Exercise aim> Record by record, write out the listing word for word while omitting pictures.
%%
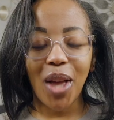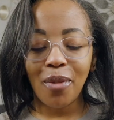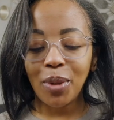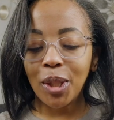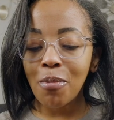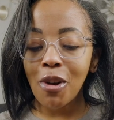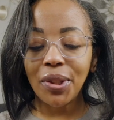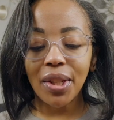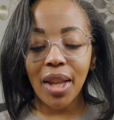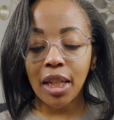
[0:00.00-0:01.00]
love was
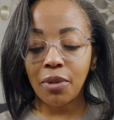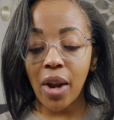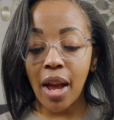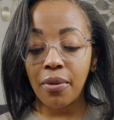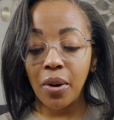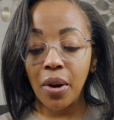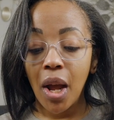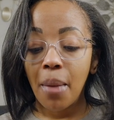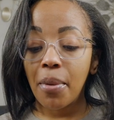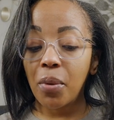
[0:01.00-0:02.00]
supposed to last forever,
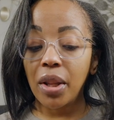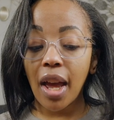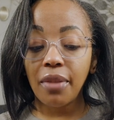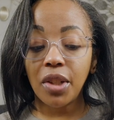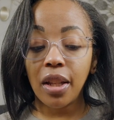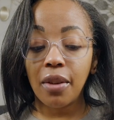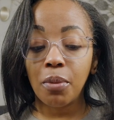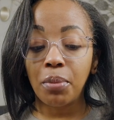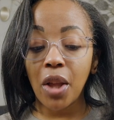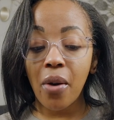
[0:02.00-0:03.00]
but when life
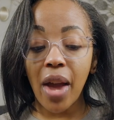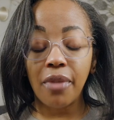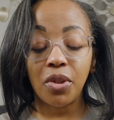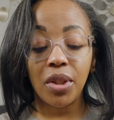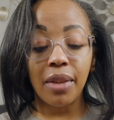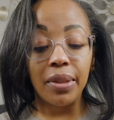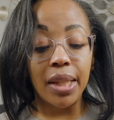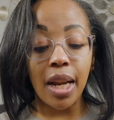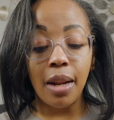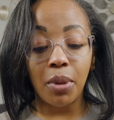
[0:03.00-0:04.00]
delivered blow after
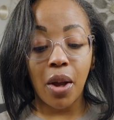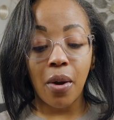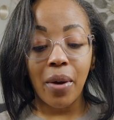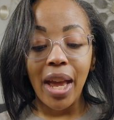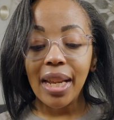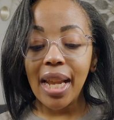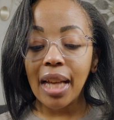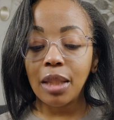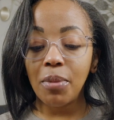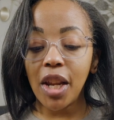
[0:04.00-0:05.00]
devastating blow,
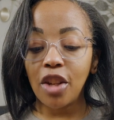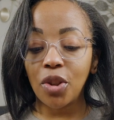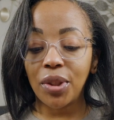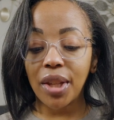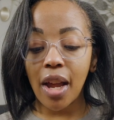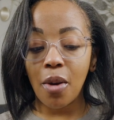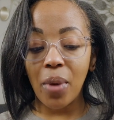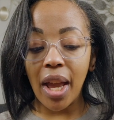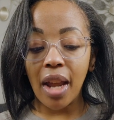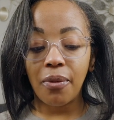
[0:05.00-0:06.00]
Yasmin and Josiah
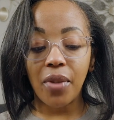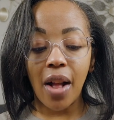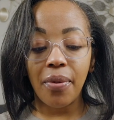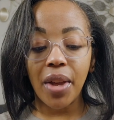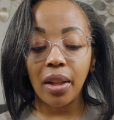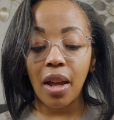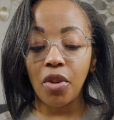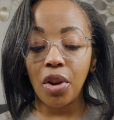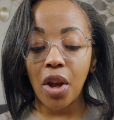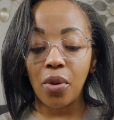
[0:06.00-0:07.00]
Wade found that love
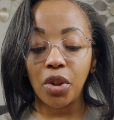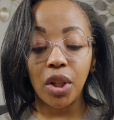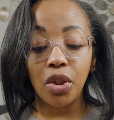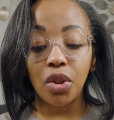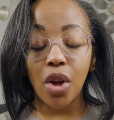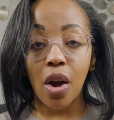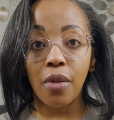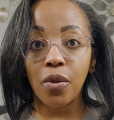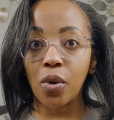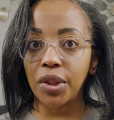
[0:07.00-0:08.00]
alone couldn't
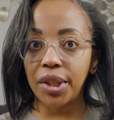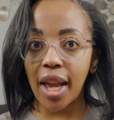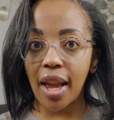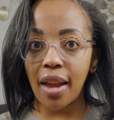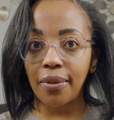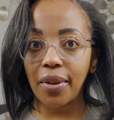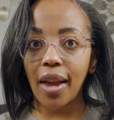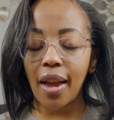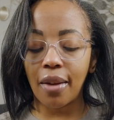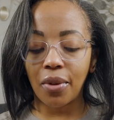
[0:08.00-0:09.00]
solve or save
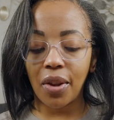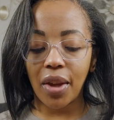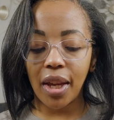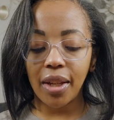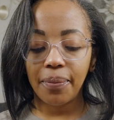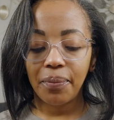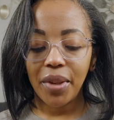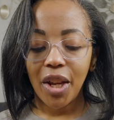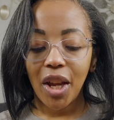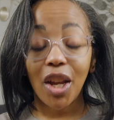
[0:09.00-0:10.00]
everything.
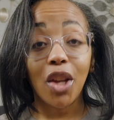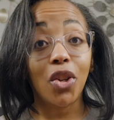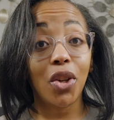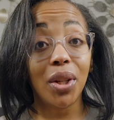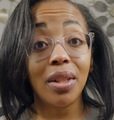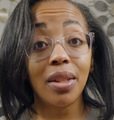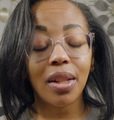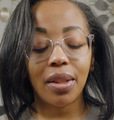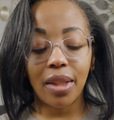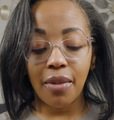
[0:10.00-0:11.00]
It couldn't
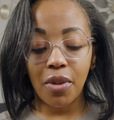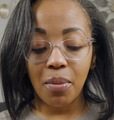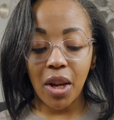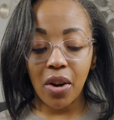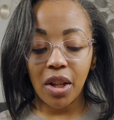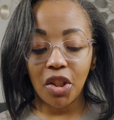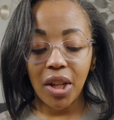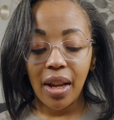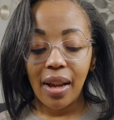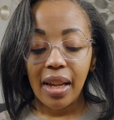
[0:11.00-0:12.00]
save their marriage.
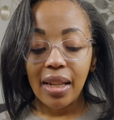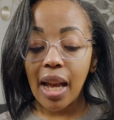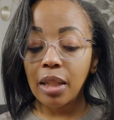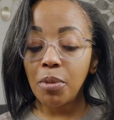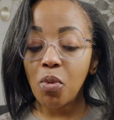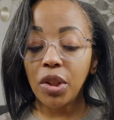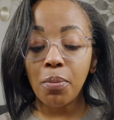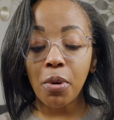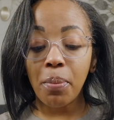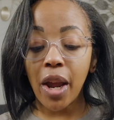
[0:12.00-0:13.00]
Yasmin
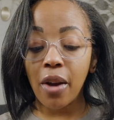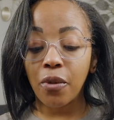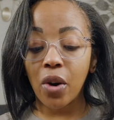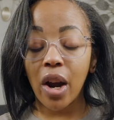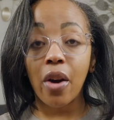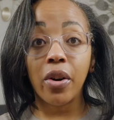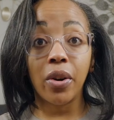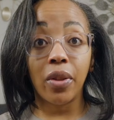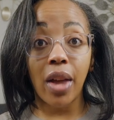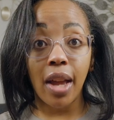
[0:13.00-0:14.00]
wasn't prepared for how
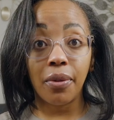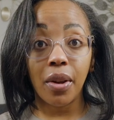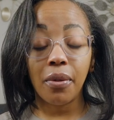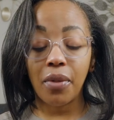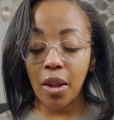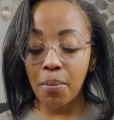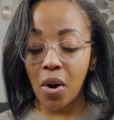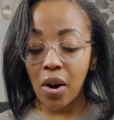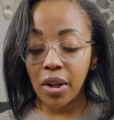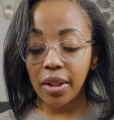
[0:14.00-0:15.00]
her life fell
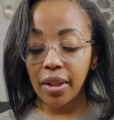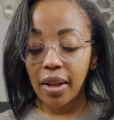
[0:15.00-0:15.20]
apart.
%%
Your response>
[0:00.00-0:01.00]
love was
[0:01.00-0:02.00]
supposed to last forever,
[0:02.00-0:03.00]
but when life
[0:03.00-0:04.00]
delivered blow after
[0:04.00-0:05.00]
devastating blow,
[0:05.00-0:06.00]
Yasmin and Josiah
[0:06.00-0:07.00]
Wade found that love
[0:07.00-0:08.00]
alone couldn't
[0:08.00-0:09.00]
solve or save
[0:09.00-0:10.00]
everything.
[0:10.00-0:11.00]
It couldn't
[0:11.00-0:12.00]
save their marriage.
[0:12.00-0:13.00]
Yasmin
[0:13.00-0:14.00]
wasn't prepared for how
[0:14.00-0:15.00]
her life fell
[0:15.00-0:15.20]
apart.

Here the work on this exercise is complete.